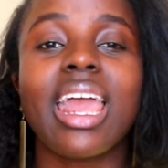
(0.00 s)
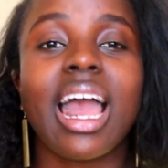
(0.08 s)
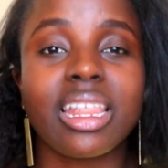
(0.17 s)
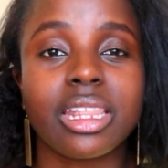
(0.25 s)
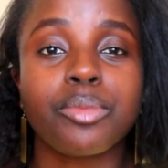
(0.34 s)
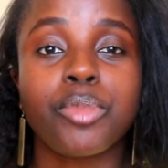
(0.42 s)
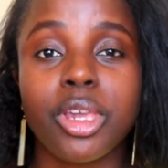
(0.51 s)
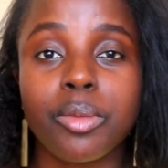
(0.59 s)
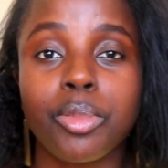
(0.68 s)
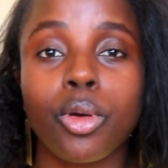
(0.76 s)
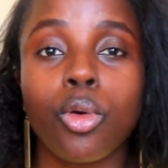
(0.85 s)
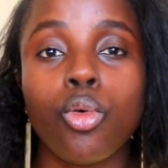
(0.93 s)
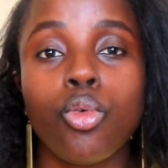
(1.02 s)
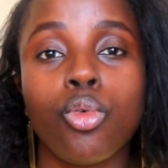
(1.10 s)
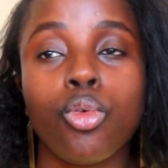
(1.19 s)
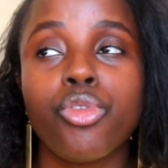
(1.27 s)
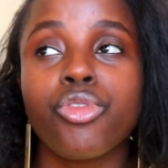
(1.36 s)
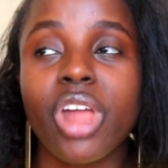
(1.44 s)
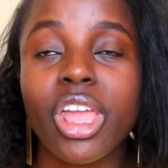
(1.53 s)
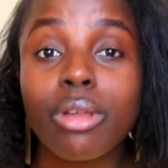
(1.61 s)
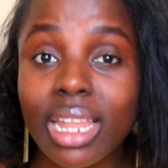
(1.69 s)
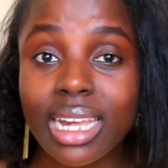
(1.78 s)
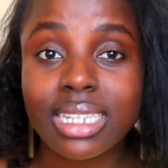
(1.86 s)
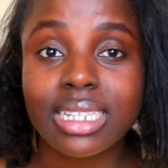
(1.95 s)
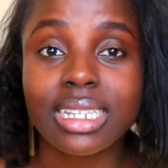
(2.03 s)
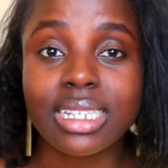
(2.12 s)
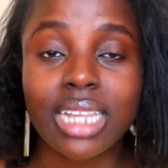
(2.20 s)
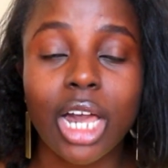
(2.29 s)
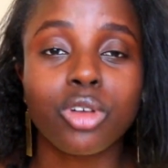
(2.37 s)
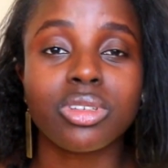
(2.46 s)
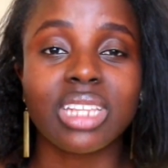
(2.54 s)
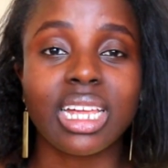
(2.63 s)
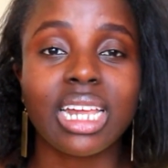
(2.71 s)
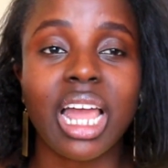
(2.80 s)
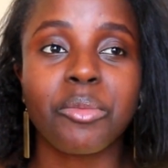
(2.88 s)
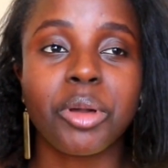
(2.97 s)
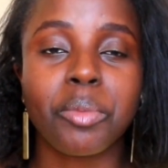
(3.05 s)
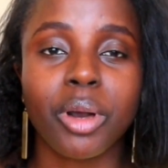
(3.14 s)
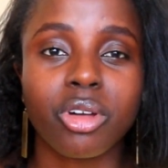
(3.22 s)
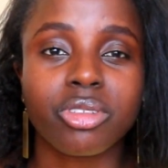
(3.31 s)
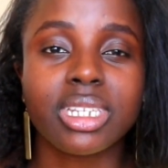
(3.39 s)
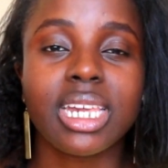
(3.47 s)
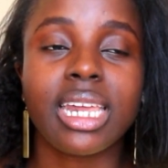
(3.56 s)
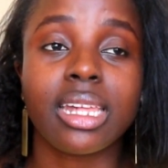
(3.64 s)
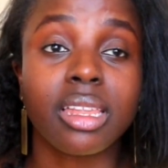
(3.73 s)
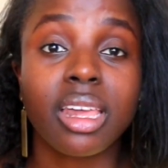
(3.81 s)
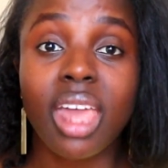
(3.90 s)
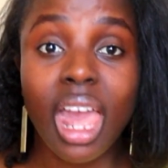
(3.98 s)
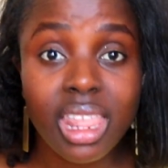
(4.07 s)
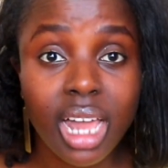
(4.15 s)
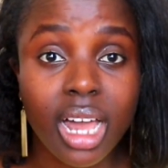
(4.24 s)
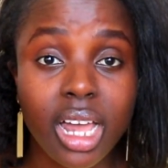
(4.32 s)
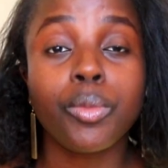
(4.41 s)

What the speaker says: are the people who regulate the SACCOs that come about in Kenya.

----

▶ GOAL OF THE EXERCISE: If an entry contains a picture, skip the picture and reproduce everything else exactly.

▶ EXERCISE OUTPUT:
(0.00 s)
(0.08 s)
(0.17 s)
(0.25 s)
(0.34 s)
(0.42 s)
(0.51 s)
(0.59 s)
(0.68 s)
(0.76 s)
(0.85 s)
(0.93 s)
(1.02 s)
(1.10 s)
(1.19 s)
(1.27 s)
(1.36 s)
(1.44 s)
(1.53 s)
(1.61 s)
(1.69 s)
(1.78 s)
(1.86 s)
(1.95 s)
(2.03 s)
(2.12 s)
(2.20 s)
(2.29 s)
(2.37 s)
(2.46 s)
(2.54 s)
(2.63 s)
(2.71 s)
(2.80 s)
(2.88 s)
(2.97 s)
(3.05 s)
(3.14 s)
(3.22 s)
(3.31 s)
(3.39 s)
(3.47 s)
(3.56 s)
(3.64 s)
(3.73 s)
(3.81 s)
(3.90 s)
(3.98 s)
(4.07 s)
(4.15 s)
(4.24 s)
(4.32 s)
(4.41 s)

What the speaker says: are the people who regulate the SACCOs that come about in Kenya.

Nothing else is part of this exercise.